[Records for the exercise]
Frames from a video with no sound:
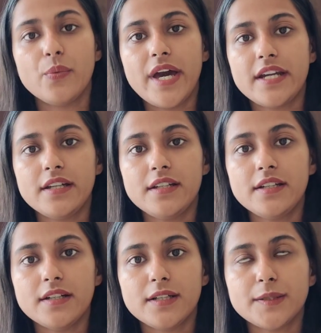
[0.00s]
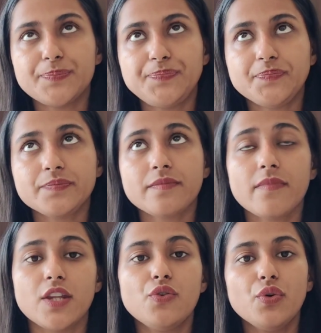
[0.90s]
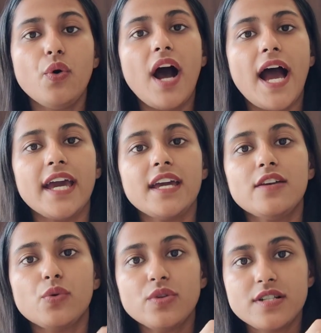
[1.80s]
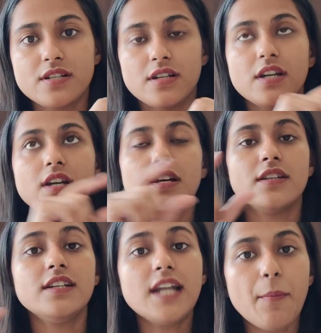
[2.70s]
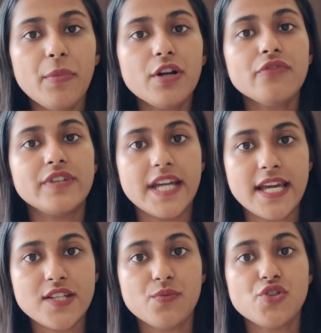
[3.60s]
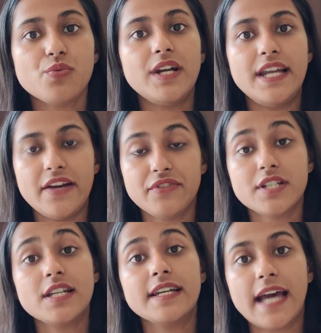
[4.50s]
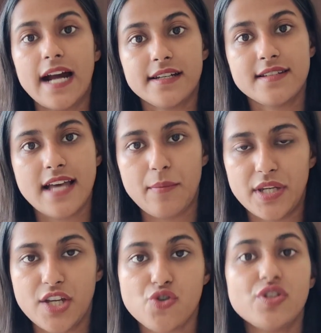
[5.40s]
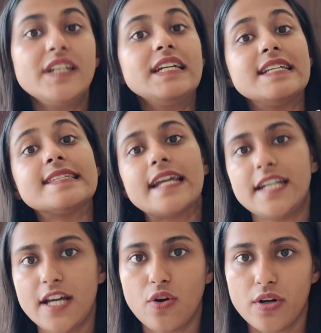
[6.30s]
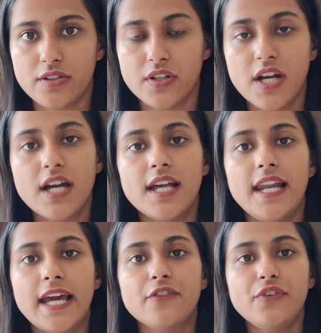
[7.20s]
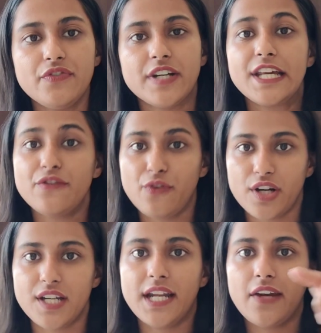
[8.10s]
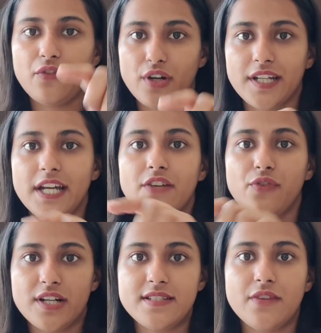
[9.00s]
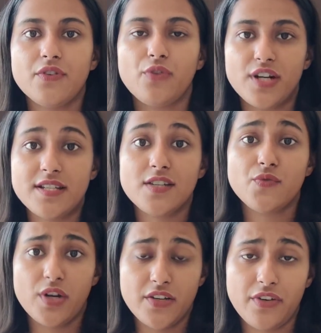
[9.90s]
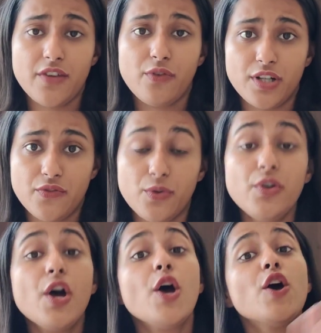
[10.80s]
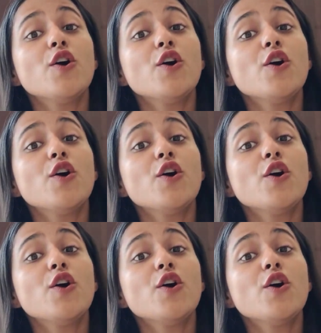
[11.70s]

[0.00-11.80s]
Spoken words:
wherein I wrote the number of days which were left till CAT examination in descending order, like 50, 49, 48, 47, 46, 45, 44.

[Exercise goal]
Everything in the entries except the pictures must be duplicated exactly.

[Response]
Frames from a video with no sound:
[0.00s]
[0.90s]
[1.80s]
[2.70s]
[3.60s]
[4.50s]
[5.40s]
[6.30s]
[7.20s]
[8.10s]
[9.00s]
[9.90s]
[10.80s]
[11.70s]

[0.00-11.80s]
Spoken words:
wherein I wrote the number of days which were left till CAT examination in descending order, like 50, 49, 48, 47, 46, 45, 44.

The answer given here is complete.